14. Il n’y a aucune raison pertinente pour vous considérez comme la seule personne digne d’intérêt et de négliger les autres. Vous, comme les autres, êtes enfermé dans le cycle de l’existence, pris sous le fardeau de l’entité corps-esprit sous l’emprise des émotions aliénantes et du karma.

 

15. Vous, comme les autres, êtes confronté au changement imminent et à la mort.

 

16. Prenons dix prisonniers qui vont être exécutés pour le même crime. Être plus proche de certains ou plus furieux contre d’autres n’a pas de sens. Ils vont mourir. Le seul comportement convenable est la gentillesse et la patience vis-à-vis de chacun d’eux. Il serait stupide d’argumenter en faisant une distinction entre « vous » et « moi ».

 

17. Ainsi, tous, nous sommes sous l’influence de la souffrance, de l’impermanence et des émotions aliénantes. En fonction de notre situation, pourquoi avoir autant de considération pour soi, considérer les autres comme indignes de vous ?

 

Les désavantages de l’intérêt égotique et les avantages de chérir les autres

 

18. Jusqu’à maintenant, l’intérêt égotique et son associée, l’ignorance, sont tapis au fond de notre cœur.
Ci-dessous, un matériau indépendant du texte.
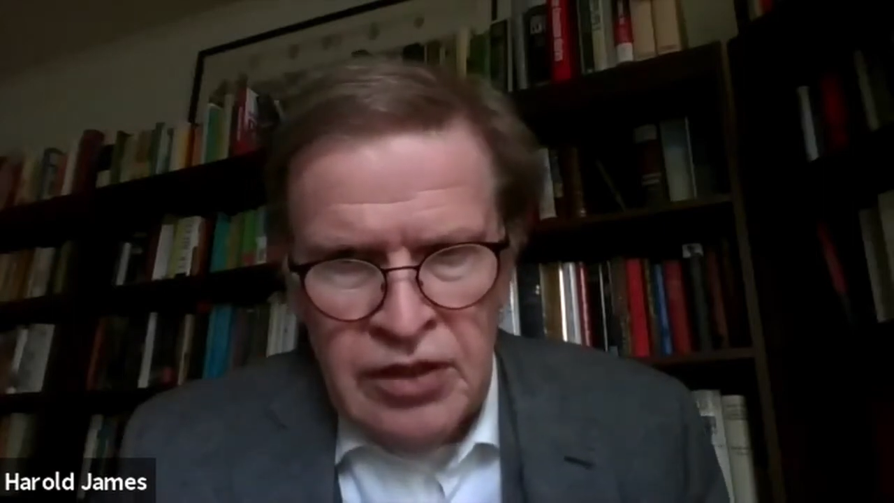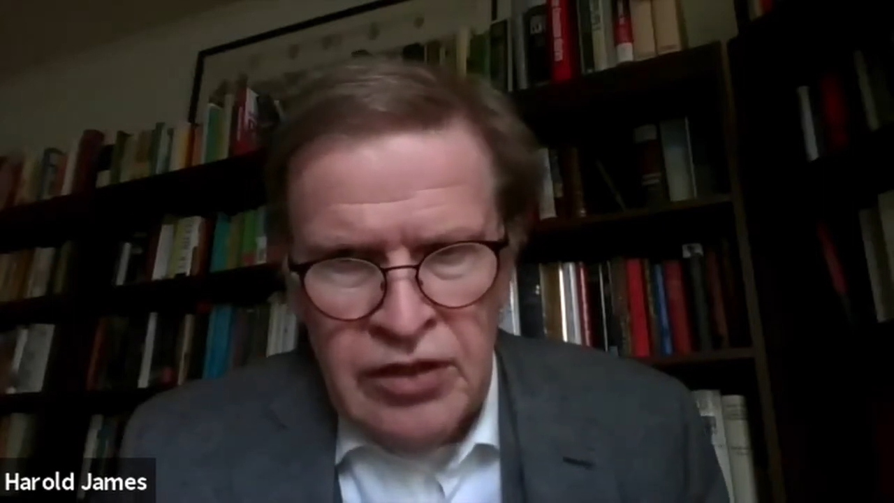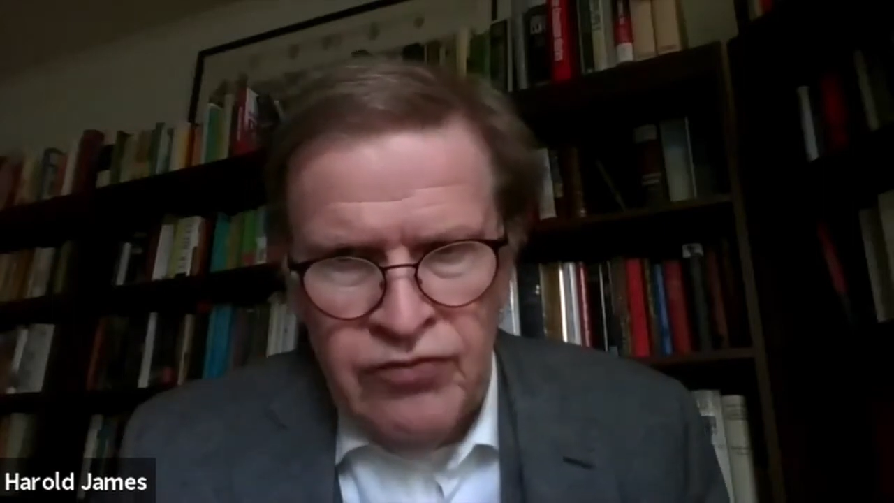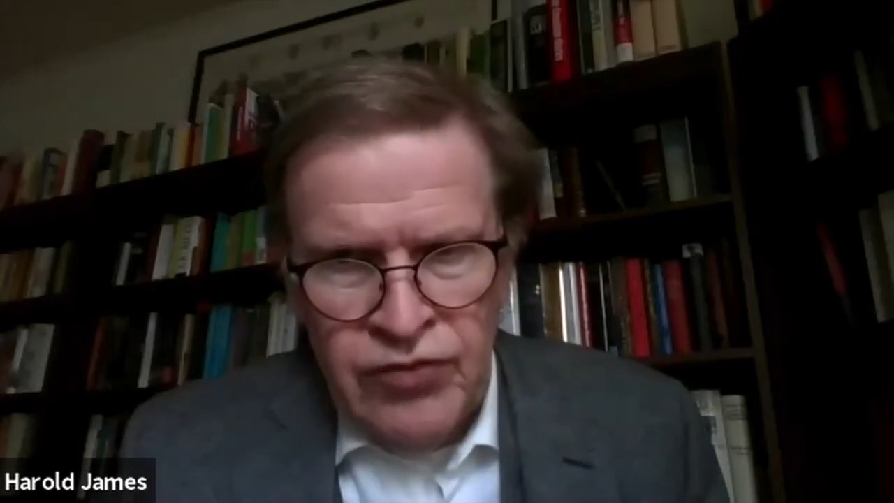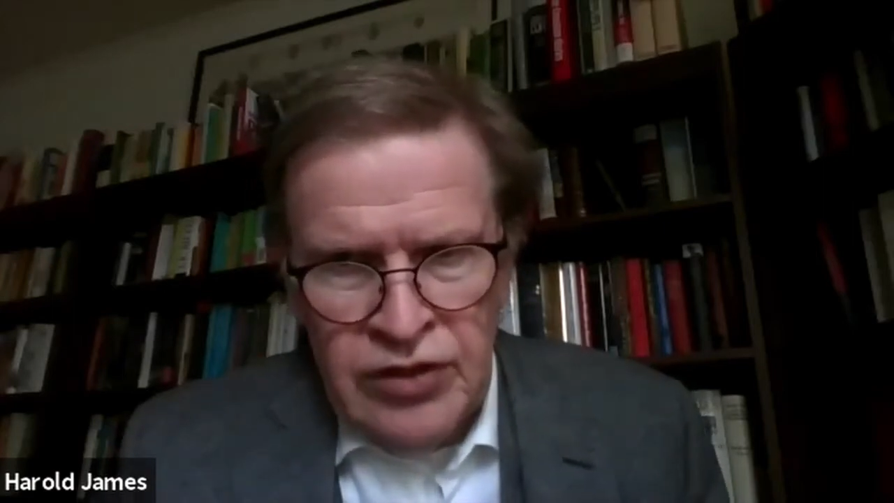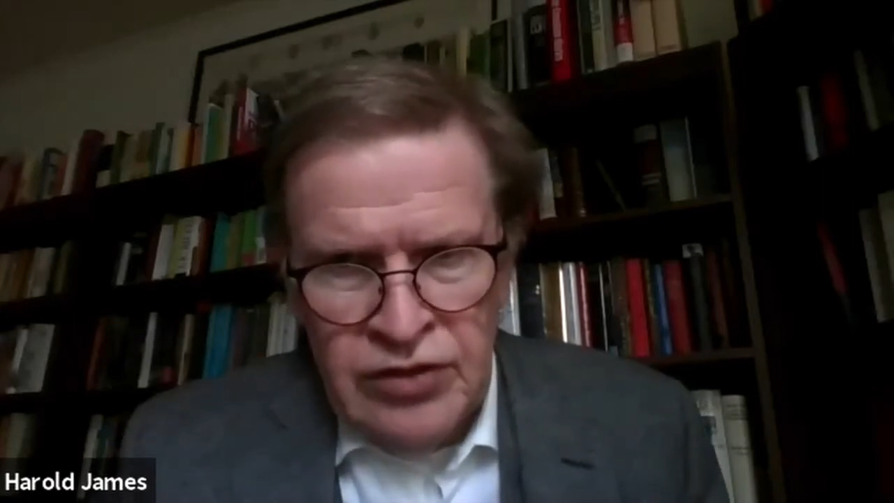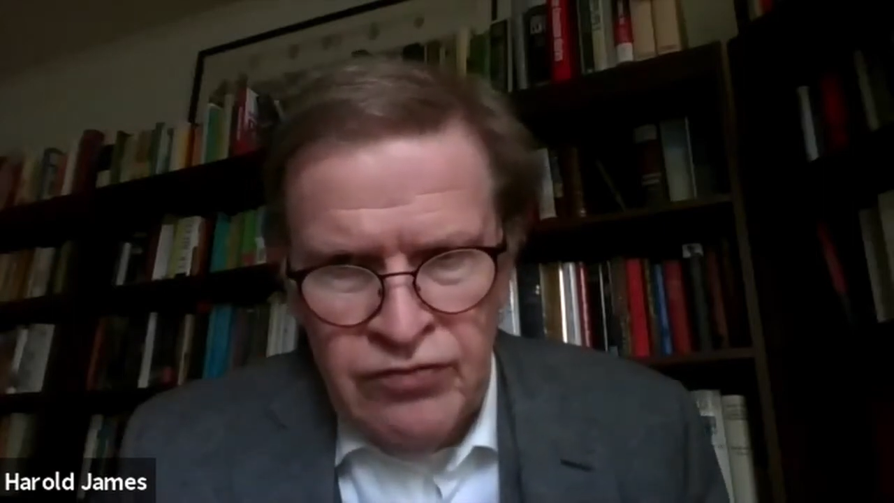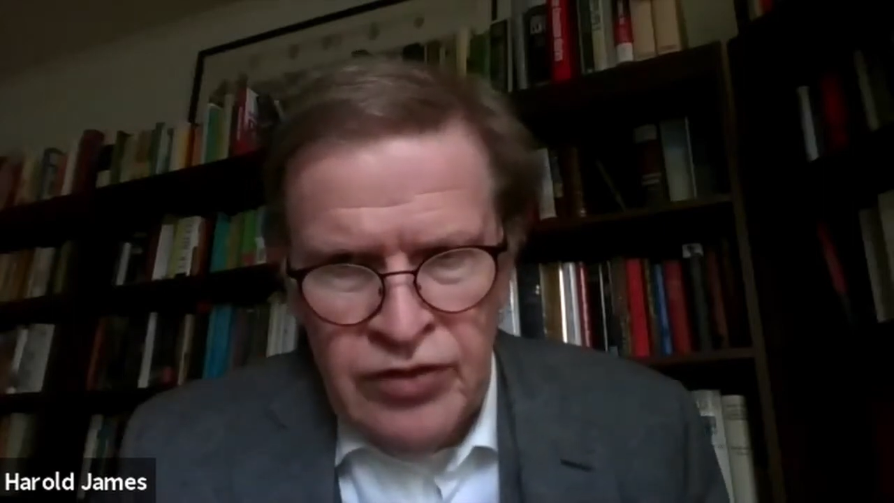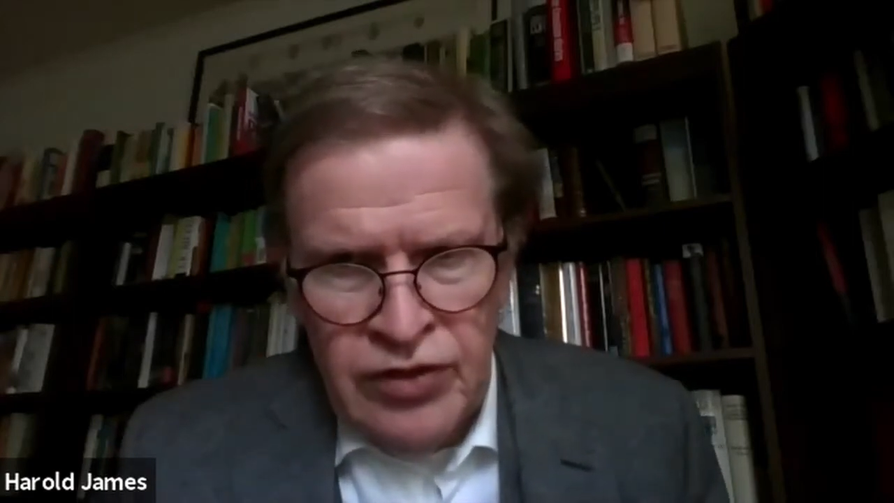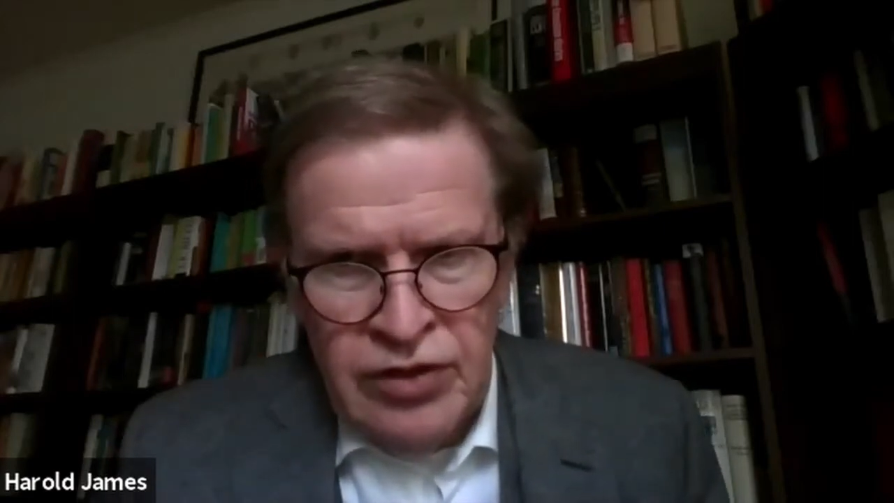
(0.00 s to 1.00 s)

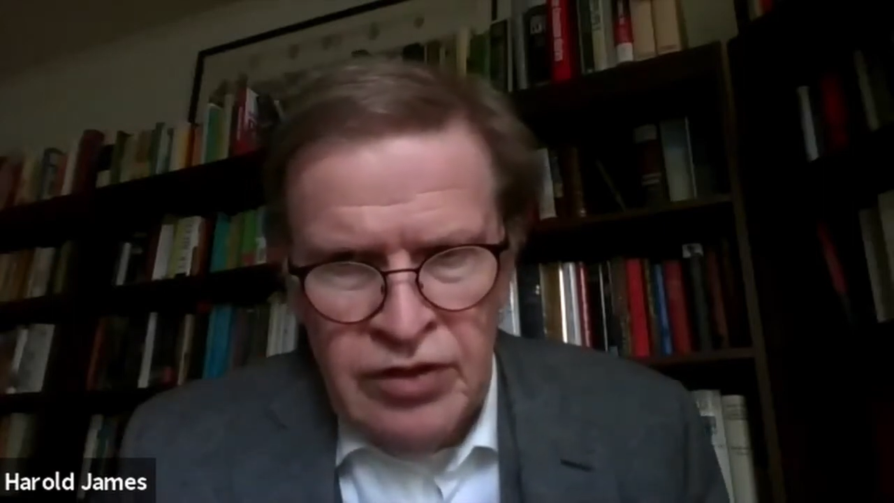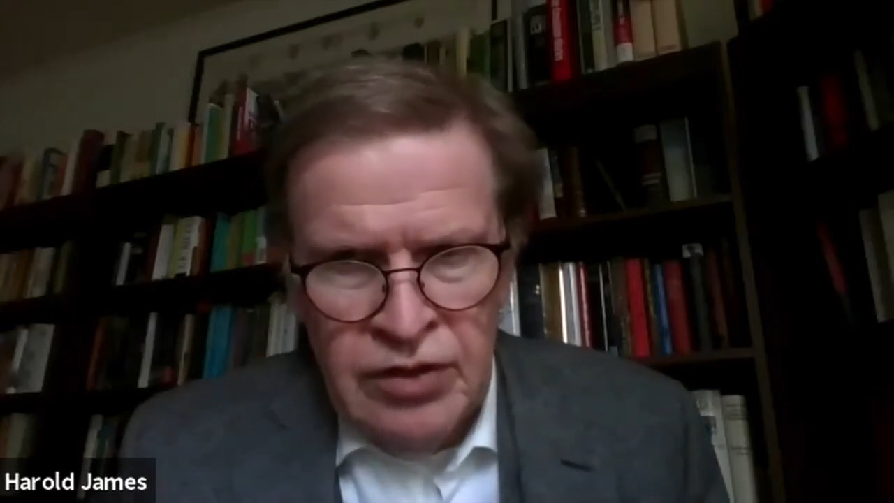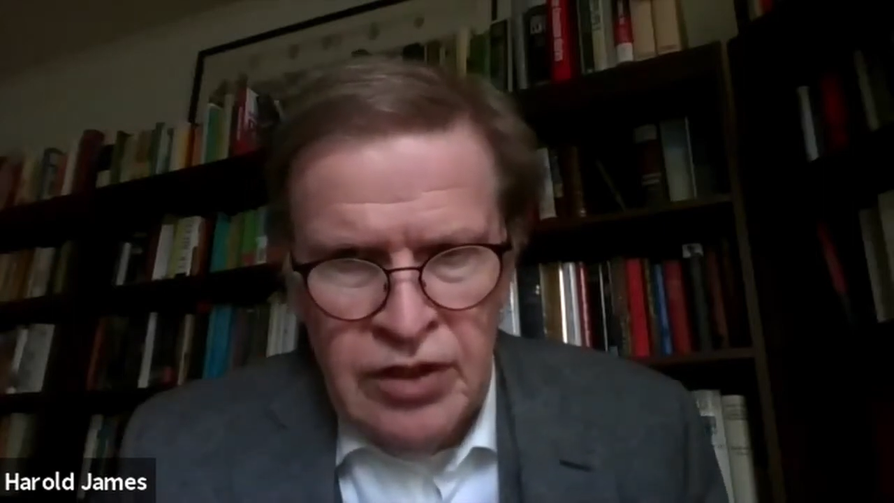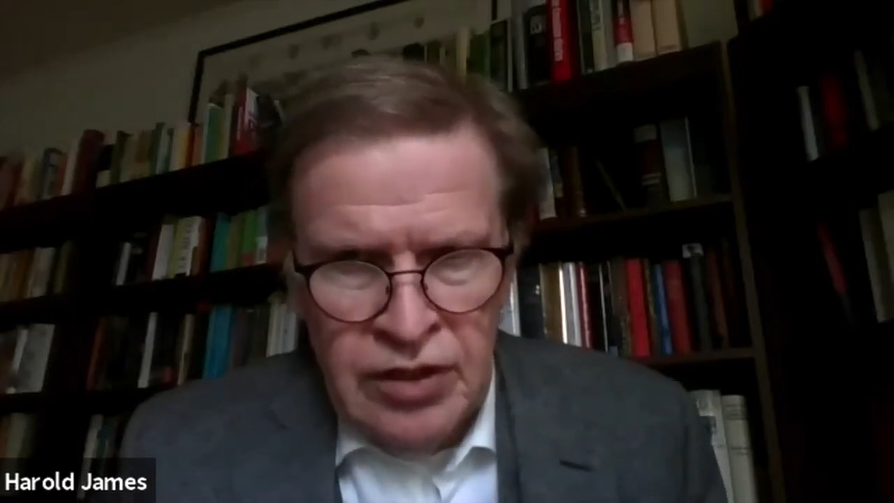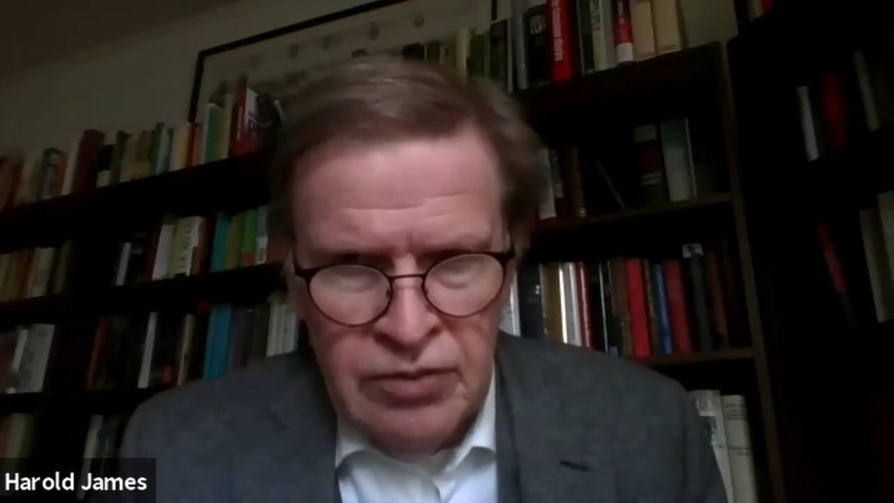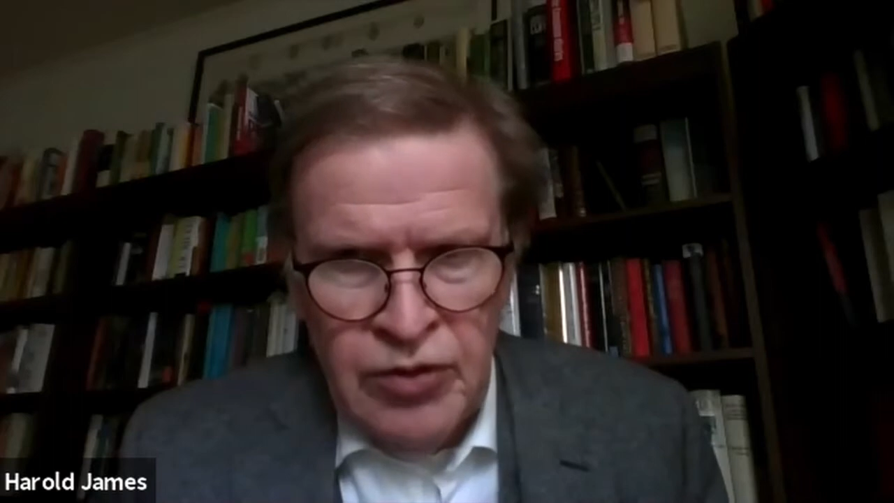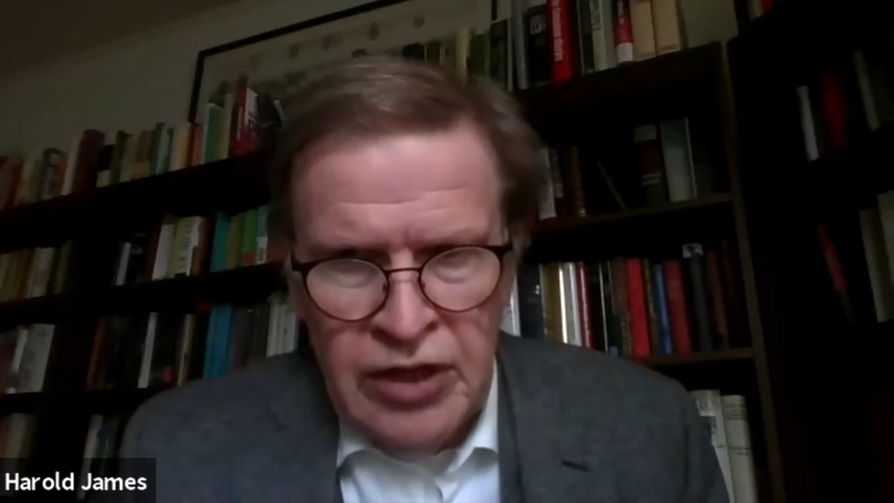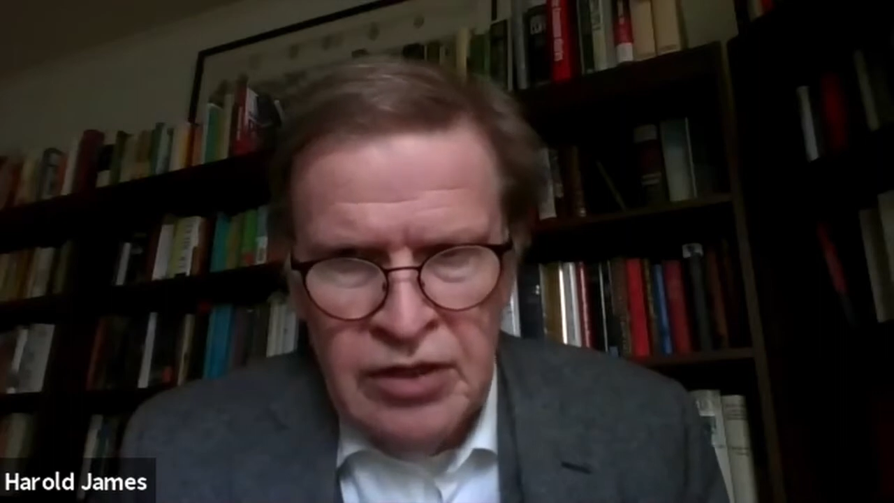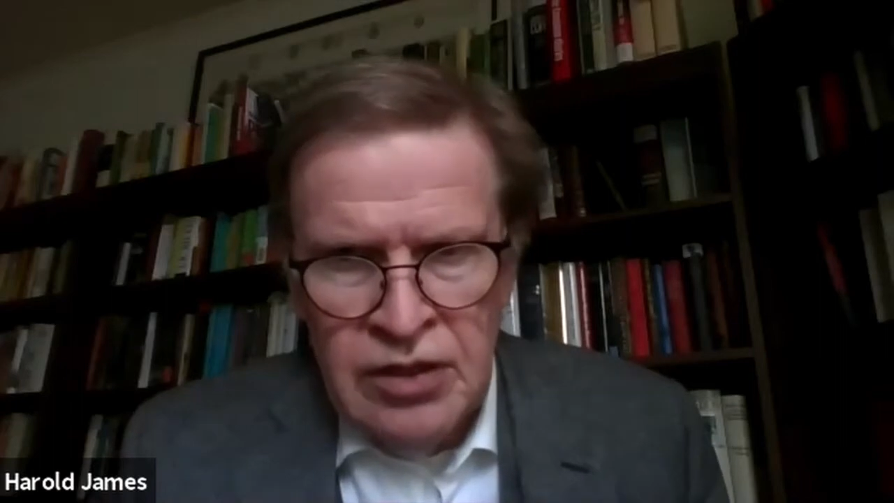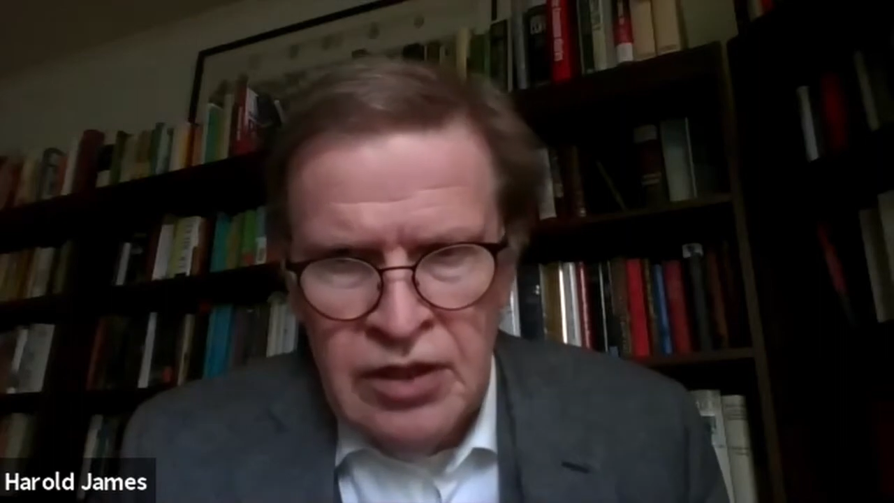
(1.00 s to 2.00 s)
effectively, and the
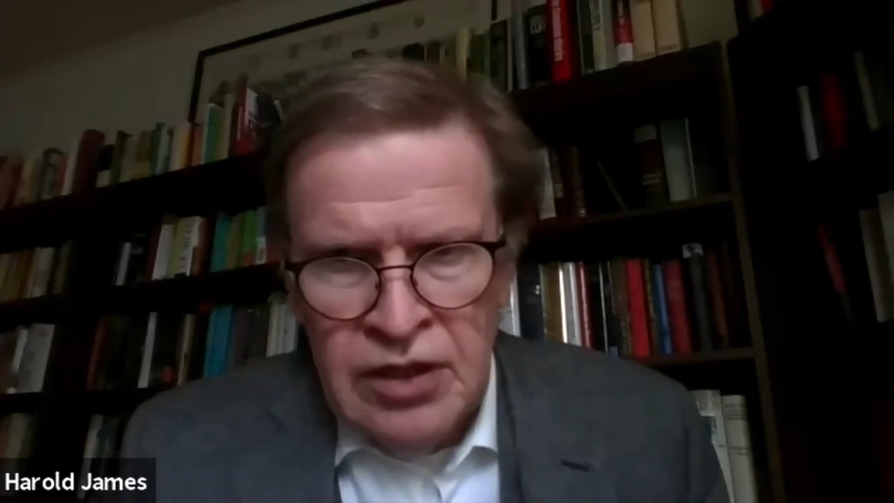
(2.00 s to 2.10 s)
bank,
Les tentatives pour trouver le bonheur n’ont abouti qu’à créer de la confusion. Il est temps de percevoir, au plus profond de vous-même, l’intérêt égotique comme erroné.

 

19. Il est temps d’abandonner l’égoïsme et de chérir les autres, de laisser l’ignorance pour la sagesse qui réalise l’inexistence du soi.

 

20. Plein de sollicitude envers les autres, Bouddha a atteint la perfection du corps et de l’esprit par le partage de son bien-être avec eux, la réalisation d’une félicité éternelle et la plus grande aptitude possible à aider autrui. Nous devons suivre son exemple.

 

21. Quoique cela soit difficile à atteindre, avec du temps et des efforts c’est à notre portée.

 

Voilà la méthode pour développer l’équanimité, le sens d’égalité avec les autres qui motive à offrir de l’aide et à apporter du bonheur à chacun où qu’il soit.